Since federal law changed in 1997 to incentivize termination of parental rights and adoption, two million children have had their legal relationship with their families terminated by courts across the United States, despite the benefits and desire of many families to maintain connections. For children who need to be separated from their families, far too few are placed with family, despite clear evidence of more positive outcomes for children placed with kin instead of with strangers.
The Problem
Rather than preventing children from languishing in foster care, strict termination timelines have resulted in a generation of “legal orphans,” youth who age out of the foster system with no home or family ties.
Black children are 2.4 times more likely to have their parents' rights terminated than White children nationwide. In Wisconsin, New Jersey, Illinois, New York, Minnesota, Iowa, South Dakota, and Wyoming, Black children are at least four times more likely to have their ties to their parents permanently cut off.
Only one third of children determined to need foster placements are housed with kin. Compared to children in the general foster care population, children in kinship foster care are better able to adjust to their new environment and are less likely to experience school disruptions and mental health challenges. Children in kinship foster care move less frequently than peers in non-family foster placements, and are more likely to stay with siblings and maintain lifelong connections with family.

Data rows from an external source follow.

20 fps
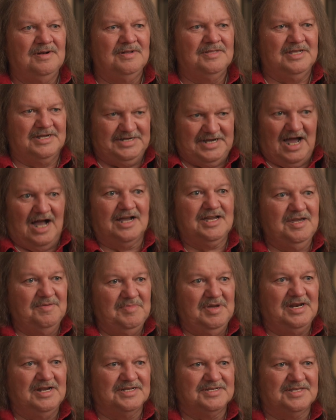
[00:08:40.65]
The
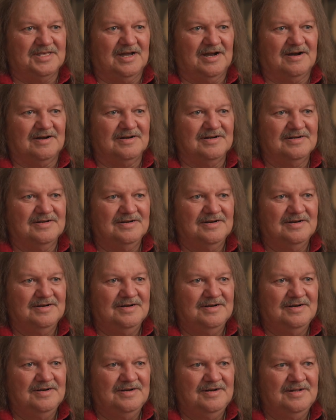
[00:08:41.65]
document is there,
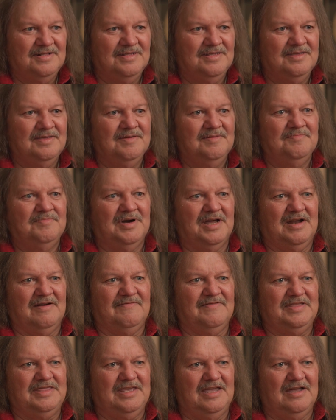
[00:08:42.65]
but
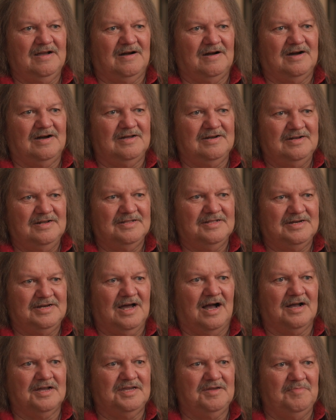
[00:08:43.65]
everything on the
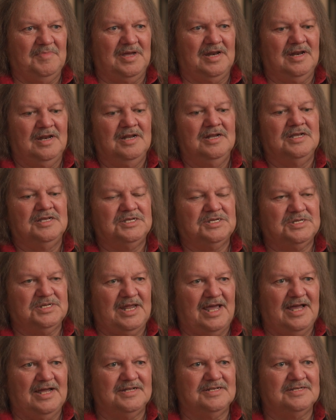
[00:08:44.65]
document
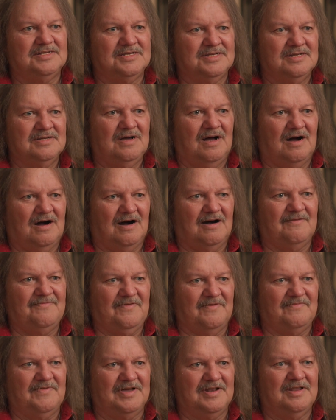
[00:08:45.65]
stands off
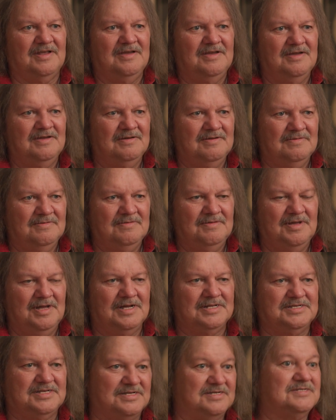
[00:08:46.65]
of it.
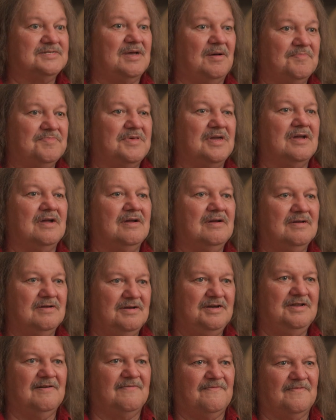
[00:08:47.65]
It's something
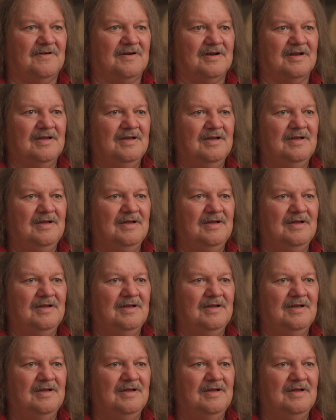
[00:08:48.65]
different.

Kinship caregivers currently struggle to access financial and social supports: fewer than 12 percent receive help from Temporary Assistance for Needy Families (TANF), although nearly all are eligible. Less than one third receive training and even fewer receive support services such as peer support groups (9 percent) and respite care (4 percent). Only 22 percent receive help obtaining Medicaid for children in their care, compared to 54 percent of non-relative foster caregivers.
The Solutions
1. Protect children’s rights to lifelong family connections and end federal incentives that favor adoption over other permanency outcomes.
Raise the standard required of child welfare agencies to prevent separation of families and to reunify families they have separated from “reasonable efforts” to the Indian Child Welfare Act standard of “active efforts,” provide a definition of active efforts, and allow families to sue to have the right to these efforts enforced.
Promote kin guardianship and custody over Termination of Parental Rights and adoption by strangers, and amend financial incentives in ASFA to support all forms of permanency, including reunification and guardianship.
Remove arbitrary deadlines favoring termination of children’s rights to their parents and expedited timelines based on a child’s age, and set strict limits on when the government can initiate termination proceedings in ASFA.
2. Make kinship foster care the default placement for children with court-ordered removals from their homes and support maintaining ties to their parents.
Require a presumption in favor of kinship foster care and active efforts to place and maintain children with kin, and increase federal and state financial incentives that promote kinship foster care over placement with strangers.
Eliminate barriers to kinship licensing, including minor criminal records and past allegations of neglect.
End the binary that pits kin caregivers against parents by permitting kin caregivers and the children in their care to safely maintain relationships (and, where applicable, co-living arrangements) with parents.